I lived in Berlin a couple of decades ago and saw the capital return after the Rhineland sojourn in bland Bonn. The city was a construction site. Cranes hoisted the new but the past - a constant admonition to a united Germany - was not erased. This was the consummation of the miracle: Germany unified, within NATO, its borders no longer contested. The German problem that over decades had caused sleepless nights to thousands of American diplomats and agents had been resolved.
I would cross the Polish border sometimes. Poland is close to Berlin, as Poles know well. I had to pinch myself, with the border near invisible, to recall that these were "Bloodlands," in Timothy Snyder's phrase, the last resting place of millions. Yet here, only decades later, there stretched before me the tranquility that NATO, the European Union and statesmanship had brought.

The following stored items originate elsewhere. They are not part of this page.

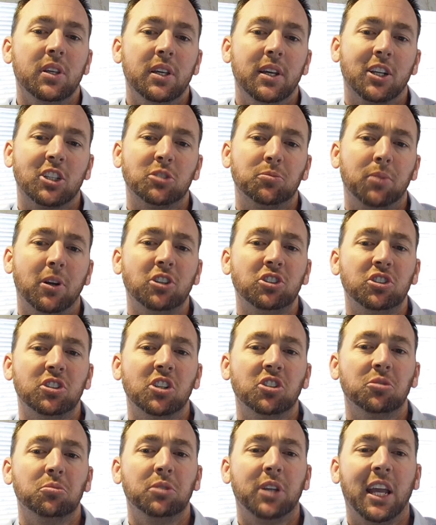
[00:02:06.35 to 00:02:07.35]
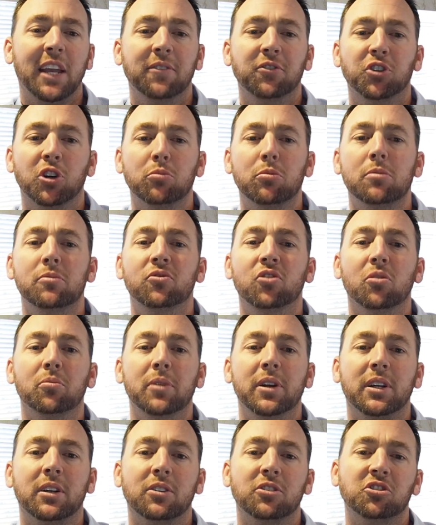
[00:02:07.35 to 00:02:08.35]
Expressionism gave German
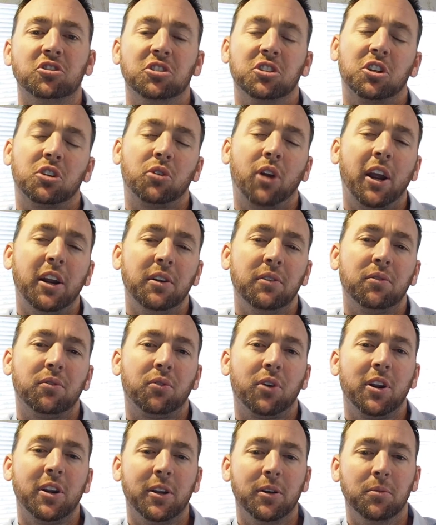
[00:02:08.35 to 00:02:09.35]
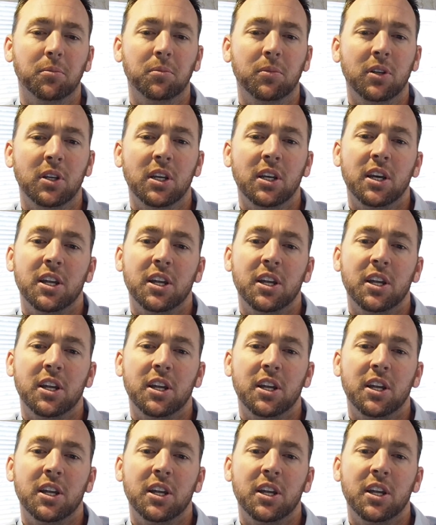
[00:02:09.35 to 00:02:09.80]
filmmakers the creative freedom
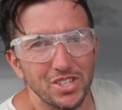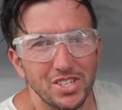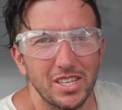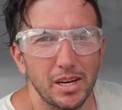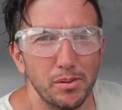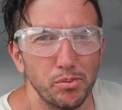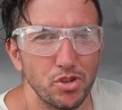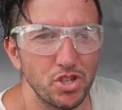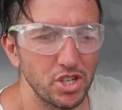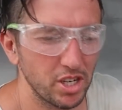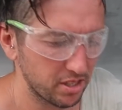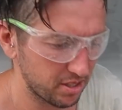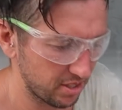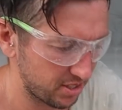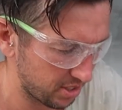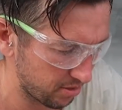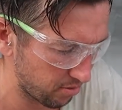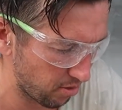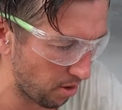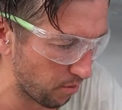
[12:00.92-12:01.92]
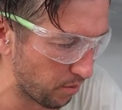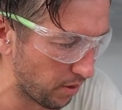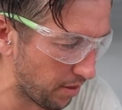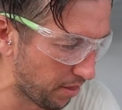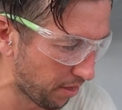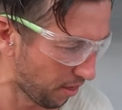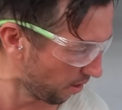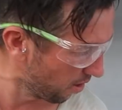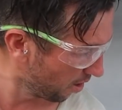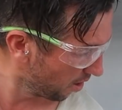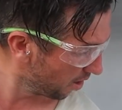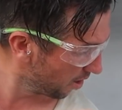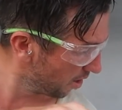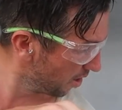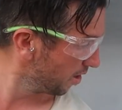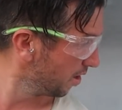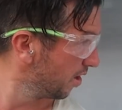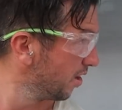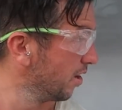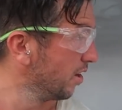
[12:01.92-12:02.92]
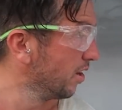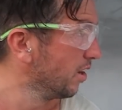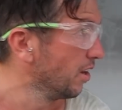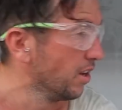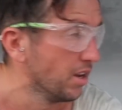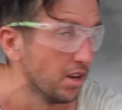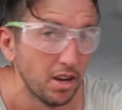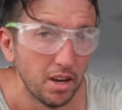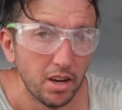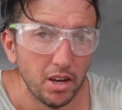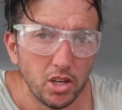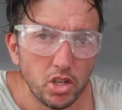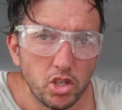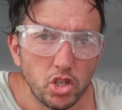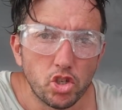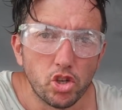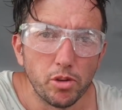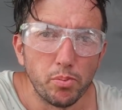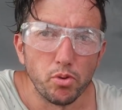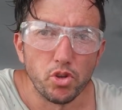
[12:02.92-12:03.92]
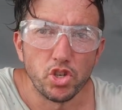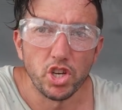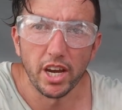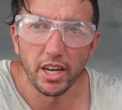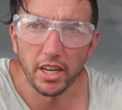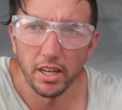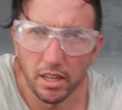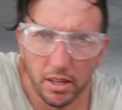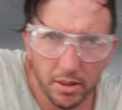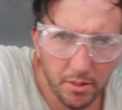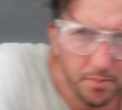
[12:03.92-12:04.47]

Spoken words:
just double check this is the right width. Triple check.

None of this would have happened without the trans-Atlantic alliance, without the Berlin airlift and the Marshall Plan, without America as a European power - without everything Trump appears to hold in contempt. Constancy and strength in pursuit of strategy are wearing on their opponents. Chaos, on the other hand, gives foes a sense of opportunity.
Cannot Be Fixed in Stone
It was not only Germans who enjoyed what Helmut Kohl once called "the blessing of late birth." In some way, every post-war European did. We succumb at our peril to amnesia. It is for the young to forge the 21st century. That is right and natural. The precepts of the last century, and its power structure, cannot be forever fixed in stone.
Yet we should not forget from what horror Pax Americana emerged. As Merkel and French President Emmanuel Macron flesh out a distinct European destiny - as they should in this era of Trump - they must be mindful of preserving the American bond, in the hope of better days. They must also speak out strongly for the values Trump's America has forsaken.
Perhaps Senator John McCain, a great friend of Europe now battling brain cancer, has offered the best rebuke to Trump:
"To refuse the obligations of international leadership and our duty to remain 'the last best hope of earth' for the sake of some half-baked, spurious nationalism cooked up by people who would rather find scapegoats than solve problems is as unpatriotic as an attachment to any other tired dogma of the past that Americans consigned to the ash heap of history.
"We live in a land made of ideals, not blood and soil. We are the custodians of those ideals at home, and their champion abroad. We have done great good in the world. That leadership has had its costs, but we have become incomparably powerful and wealthy as we did. We have a moral obligation to continue in our just cause, and we would bring more than shame on ourselves if we don't. We will not thrive in a world where our leadership and ideals are absent. We wouldn't deserve to."